- **Exercise requirements**
The reply should hold only the lines from the one with "[0:01.20-0:01.40]" to the one with "What the speaker says: What does she do?", both ends kept, exactly as they appear below, without any pictures.
==================================================
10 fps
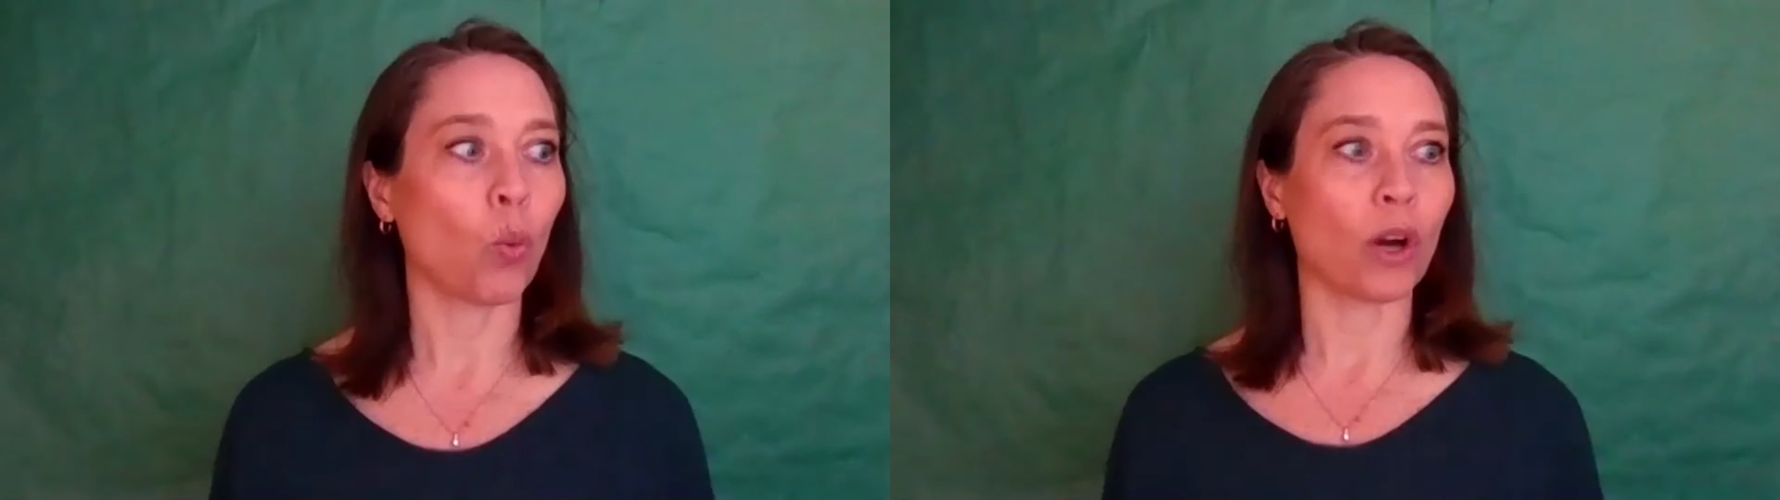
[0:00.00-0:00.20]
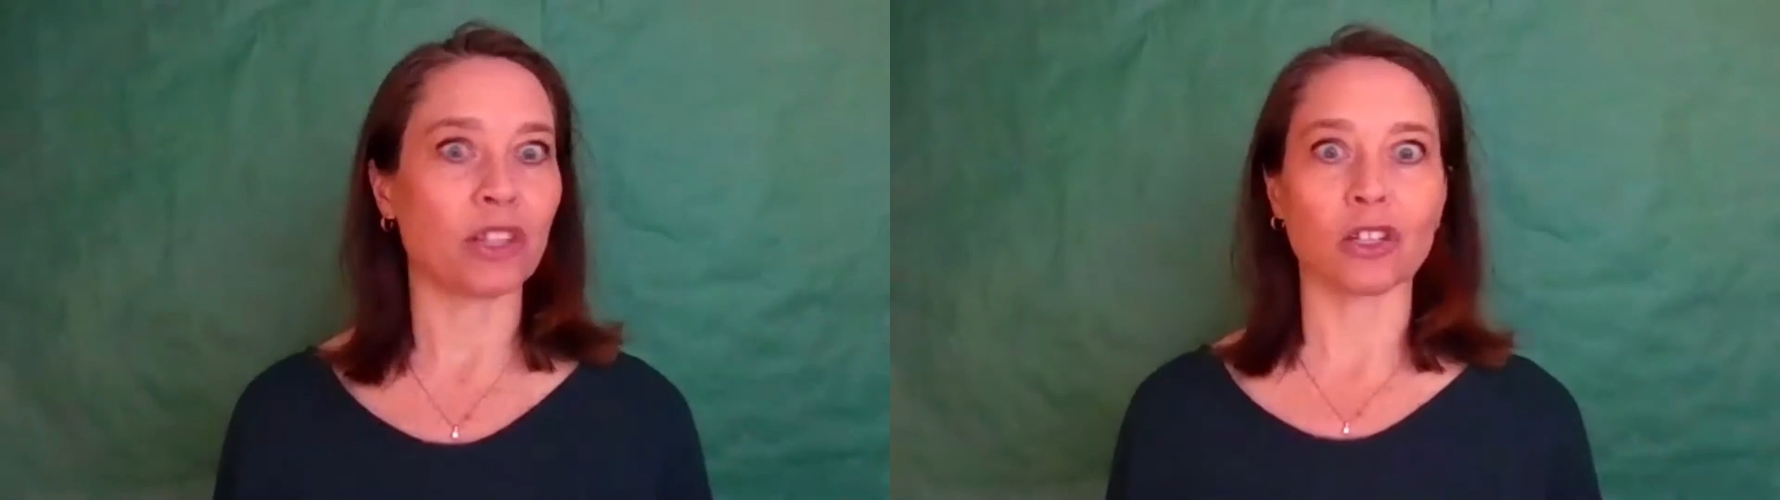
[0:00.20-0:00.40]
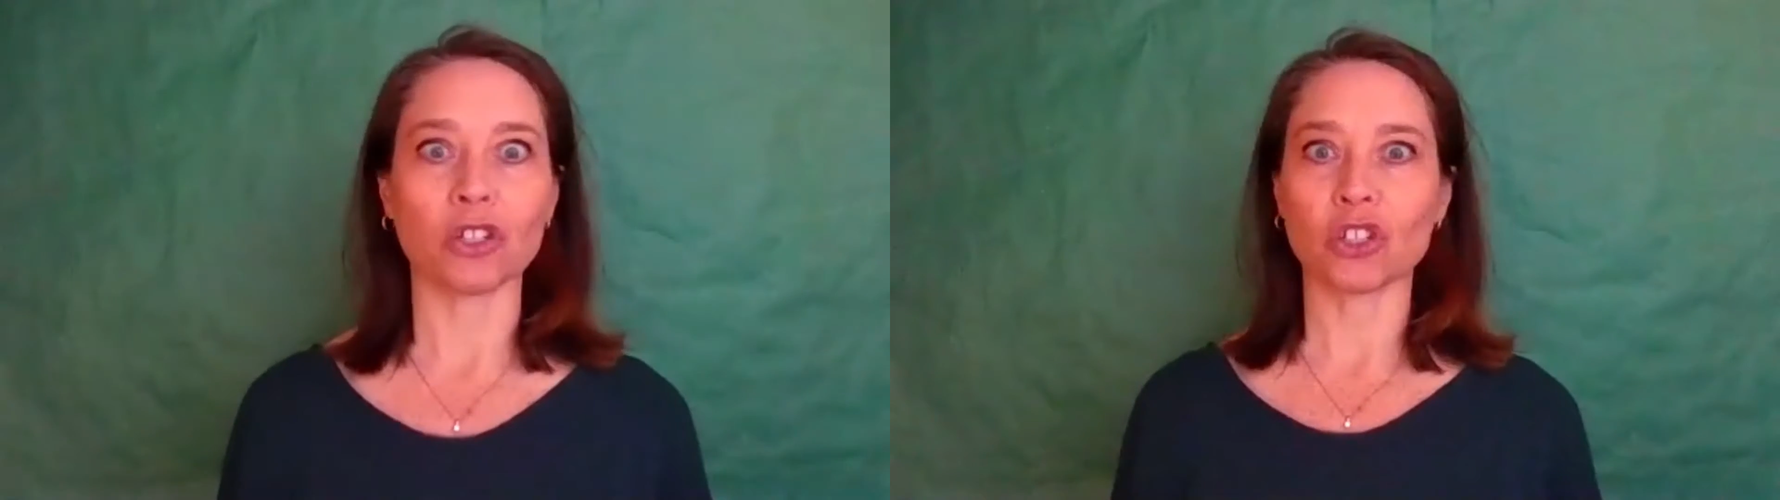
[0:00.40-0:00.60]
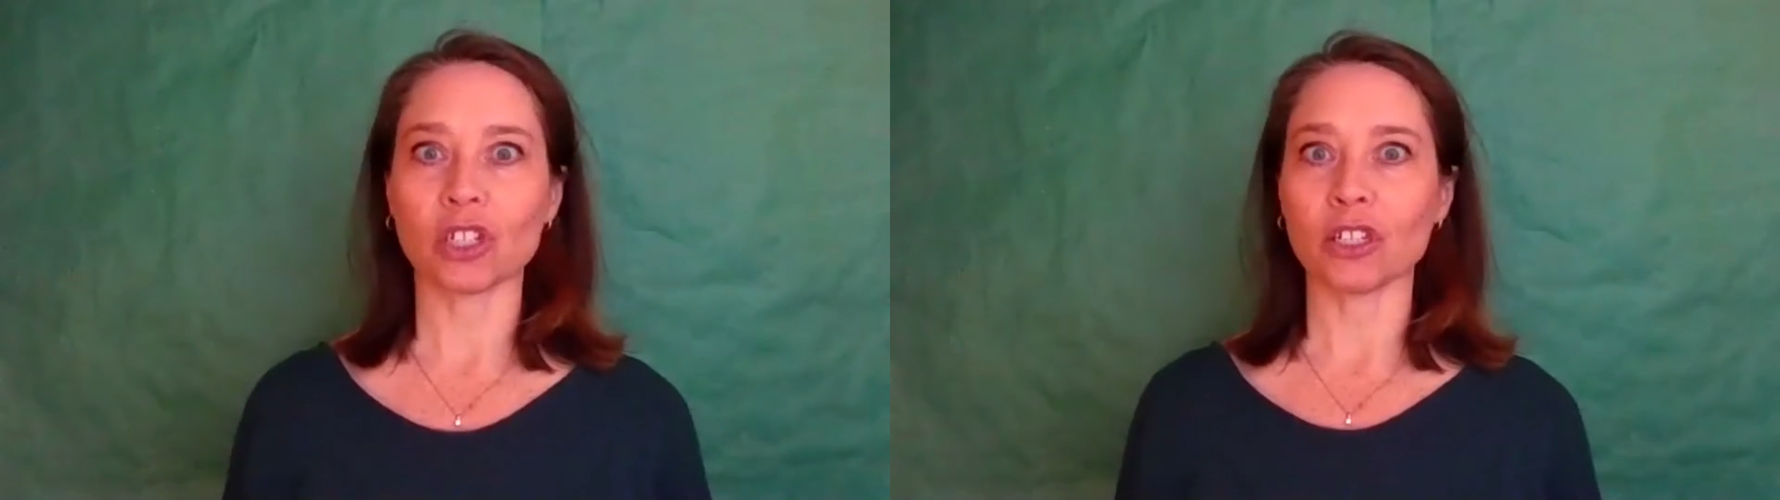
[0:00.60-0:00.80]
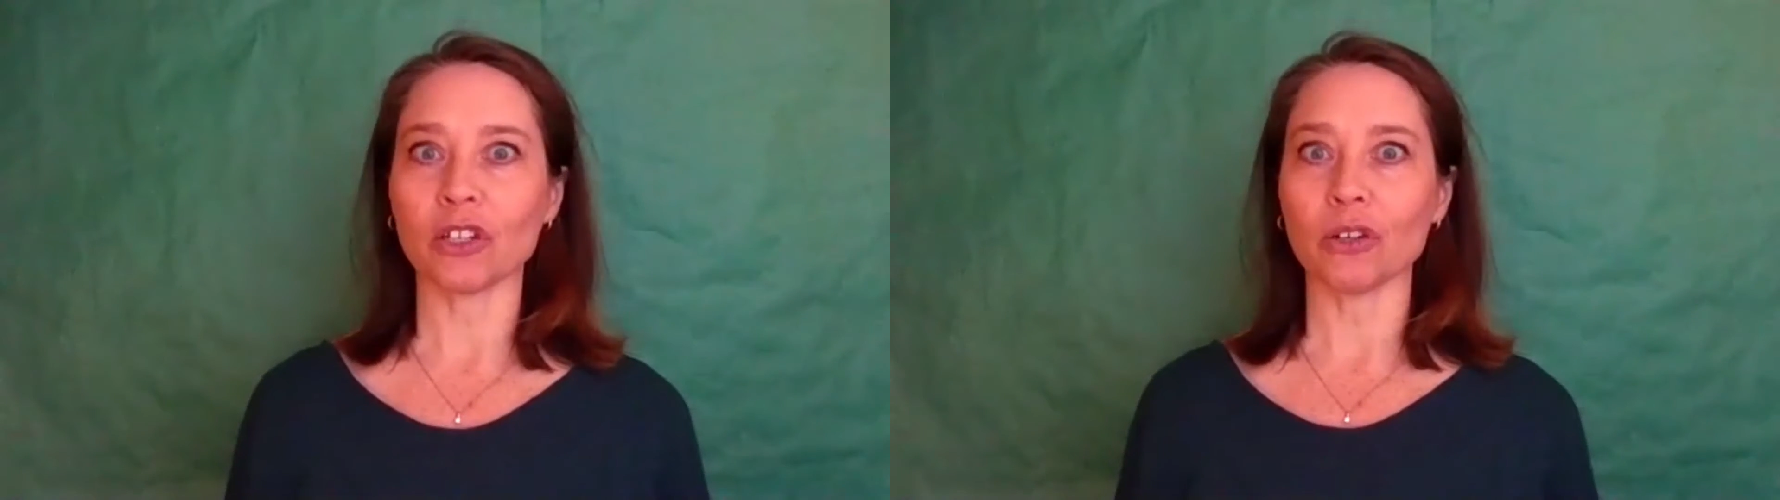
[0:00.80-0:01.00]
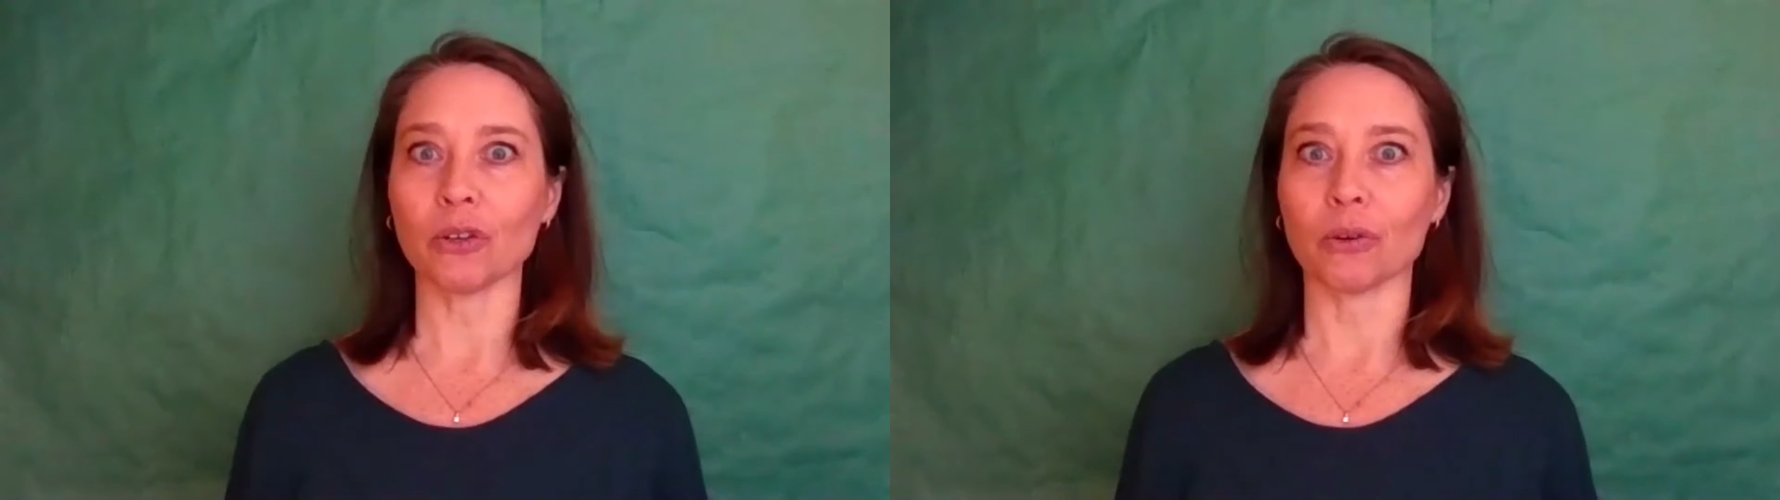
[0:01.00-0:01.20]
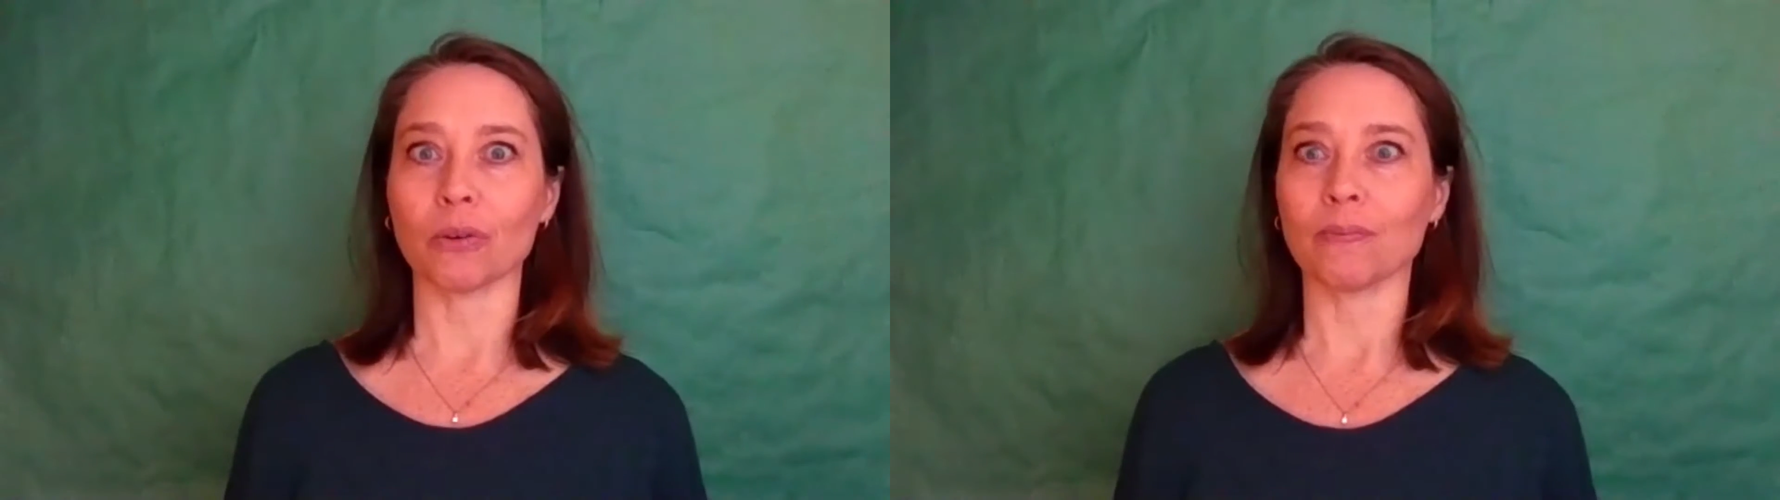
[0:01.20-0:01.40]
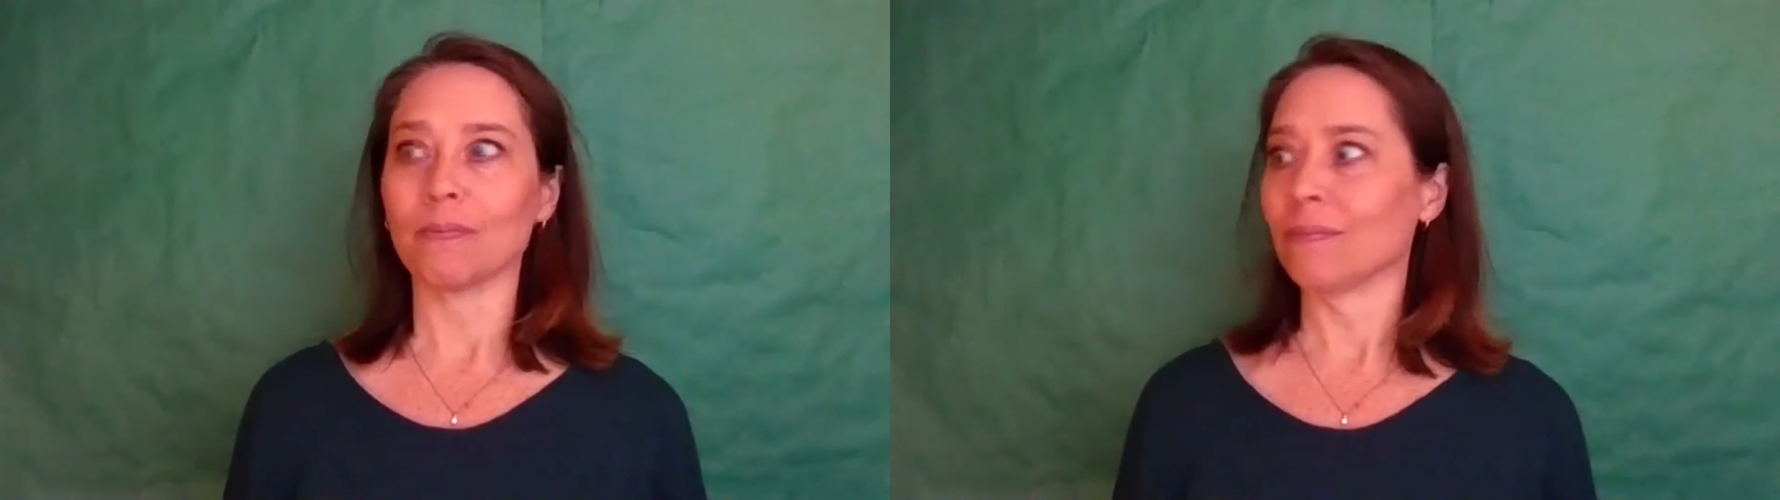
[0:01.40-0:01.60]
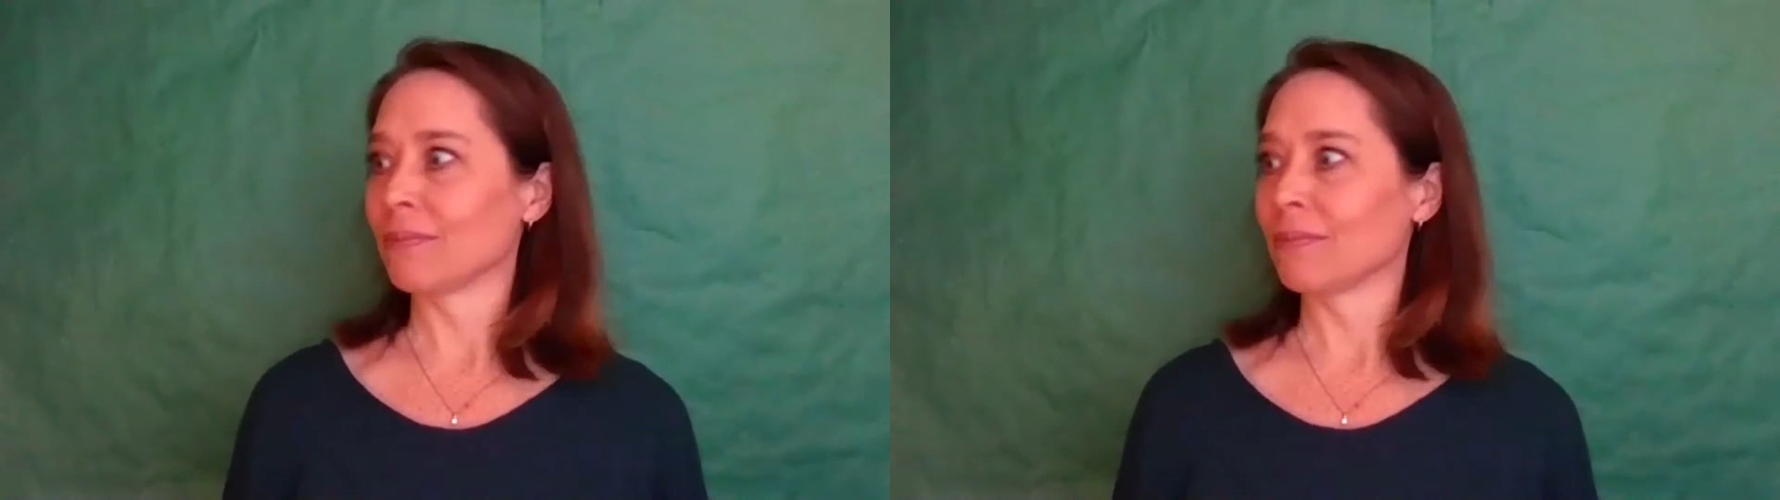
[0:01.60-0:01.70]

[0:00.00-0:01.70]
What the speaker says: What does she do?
==================================================
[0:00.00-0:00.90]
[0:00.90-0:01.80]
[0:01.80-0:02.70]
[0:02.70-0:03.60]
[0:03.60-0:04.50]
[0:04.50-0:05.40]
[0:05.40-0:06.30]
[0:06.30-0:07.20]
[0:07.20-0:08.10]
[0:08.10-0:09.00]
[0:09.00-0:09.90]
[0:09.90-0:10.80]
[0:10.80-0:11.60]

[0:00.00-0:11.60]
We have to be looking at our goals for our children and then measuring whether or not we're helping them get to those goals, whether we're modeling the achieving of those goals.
==================================================
- **Result**
[0:01.20-0:01.40]
[0:01.40-0:01.60]
[0:01.60-0:01.70]

[0:00.00-0:01.70]
What the speaker says: What does she do?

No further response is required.